Saturday, September 22, 2012

Day 292

Saturday night and I just put Becka to bed. I gave her a shower earlier before the party. We had Andrew's birthday party today and it went very well. We decorated and hung streamers and balloons, and we had all kinds of snacks and cake. He had a fantastic time. All of my family and his friends showed up, even my stepbrother who I had written off for dead. A couple of months ago, I went to see him in the hospital. He was on life support and they were giving him the maximum amount of medicines that they can give someone without killing them. He was on a breathing machine, and he had another machine making his heart beat. Today, he walked in my house and gave Beck a hug. He is a walking, talking, miracle of God. I remember praying over him and laying hands on him in the hospital, and everyone was talking about him dying, but I knew that it was up to God. Daryl is a believer today. He knows that God kept him alive. I just pray that he finds out why God kept him alive like I did.

Beck looked beautiful at the party. I put one of her favorite shirts on her and some blue jean shorts, and she wore earrings, a necklace, and her black hat. She felt okay this morning, but after everyone started leaving, I asked her to try and walk outside. It took a few minutes to get her there, but when we got  out the door, she turned her head to the sky and let the sun hit her in the face. We were there about five minutes, and she started shaking, so I walked her straight in the bedroom and put her to bed. She went down twice today. I always check on her when she's in the bedroom, and I tell her not to try and get up without me, but it's useless now. She can't use her phone anymore, and I bought an airhorn and put it beside the bed, but she doesn't even acknowledge it. I was outside hanging up the bathroom carpets in the back yard so that they would dry faster, and when I got back in and checked on her, I found that she had gone to the bathroom by herself and her legs gave out. I picked her up and helped her back to the bed. She was okay but hurting. The second time she went down today was when I was walking her to the bathroom. I always walk backwards and hold her right hand in my left while I have my right hand around her back. She was doing good, but when we got to the bathroom, she started hurting so badly that she had to sit down on the floor. I sat with her for a few until she quit hurting, then I went and got her Dad. I'm so glad he's here. It's much easier for him and me to pick her up together because we can get under her arms and behind her without hurting her. If she gets any weaker, I'm going to have to call in Hospice. She's almost bed ridden. She's still eating, but no where near as much. Her pain is getting worse, and her breathing is so labored that she hyperventilates. 

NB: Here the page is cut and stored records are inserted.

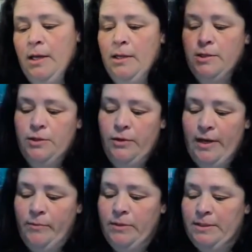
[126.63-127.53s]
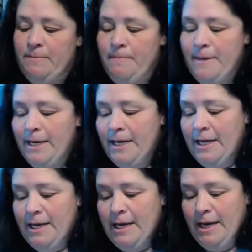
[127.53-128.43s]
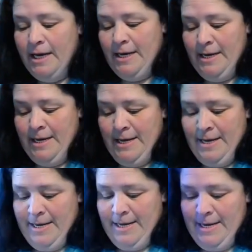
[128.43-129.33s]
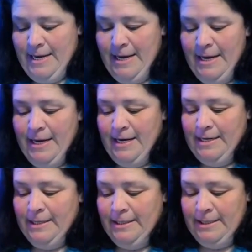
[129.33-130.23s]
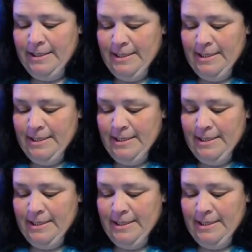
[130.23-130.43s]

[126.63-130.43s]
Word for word: So that was Mini and,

The pain bothers me the worst, but we are taking care of that proactively. I give her pain pills during the day before she asks for them, but I'm calling the doctor Monday and asking for something stronger. I think it's time for Oxycontin, but I'm not a doctor. We will rely on the wisdom of a real Doc. Tonight I noticed something else. Becka's eyes are set. When I finally got her to bed tonight, she relaxed and was okay. I always kneel beside the bed, take her hand and pray with her. I asked her to look me in the eyes, and she couldn't. She's gazing off in to space, and her pupils aren't clear. She still knows who I am and who she is, but I can see the progression. The thing that broke my heart and made me cry once again tonight was her sense of humor, which she still has. Even though she couldn't look in my eyes, she said, "I love you so much". I said, "You could have done better", and tried to let her see me smile. She did smile and said, "Yeah but I wouldn't have my dogs". Then she told me she loved me again, and went to sleep. I went outside and started writing this, but it started raining so I came inside and started watching "Wipe Out" with Beck's parents. We talked for a minute about Beck, and I got upset, so Beck's Father prayed with us. I may have a sick wife, but they have a sick daughter. We are all grieving together, and we will get past this together. 

I'm very grateful for the birthday party today. It made her and Andrew happy. After the party, I took Andrew and all of the kids out to my Father's house and let him shoot his new rifle. We were there for about an hour, then we came back and Beck was still in bed. If she gets bedridden, we will have to explore other options. Until then, as long as she can get up and walk, we are okay for another day. This too shall pass, and another day will bring something else. Dad's prayer tonight meant a lot to me. I pray that God intervenes before this gets as bad as we know it can. Please God help us.

Thank you and God Bless. Sweet Dreams!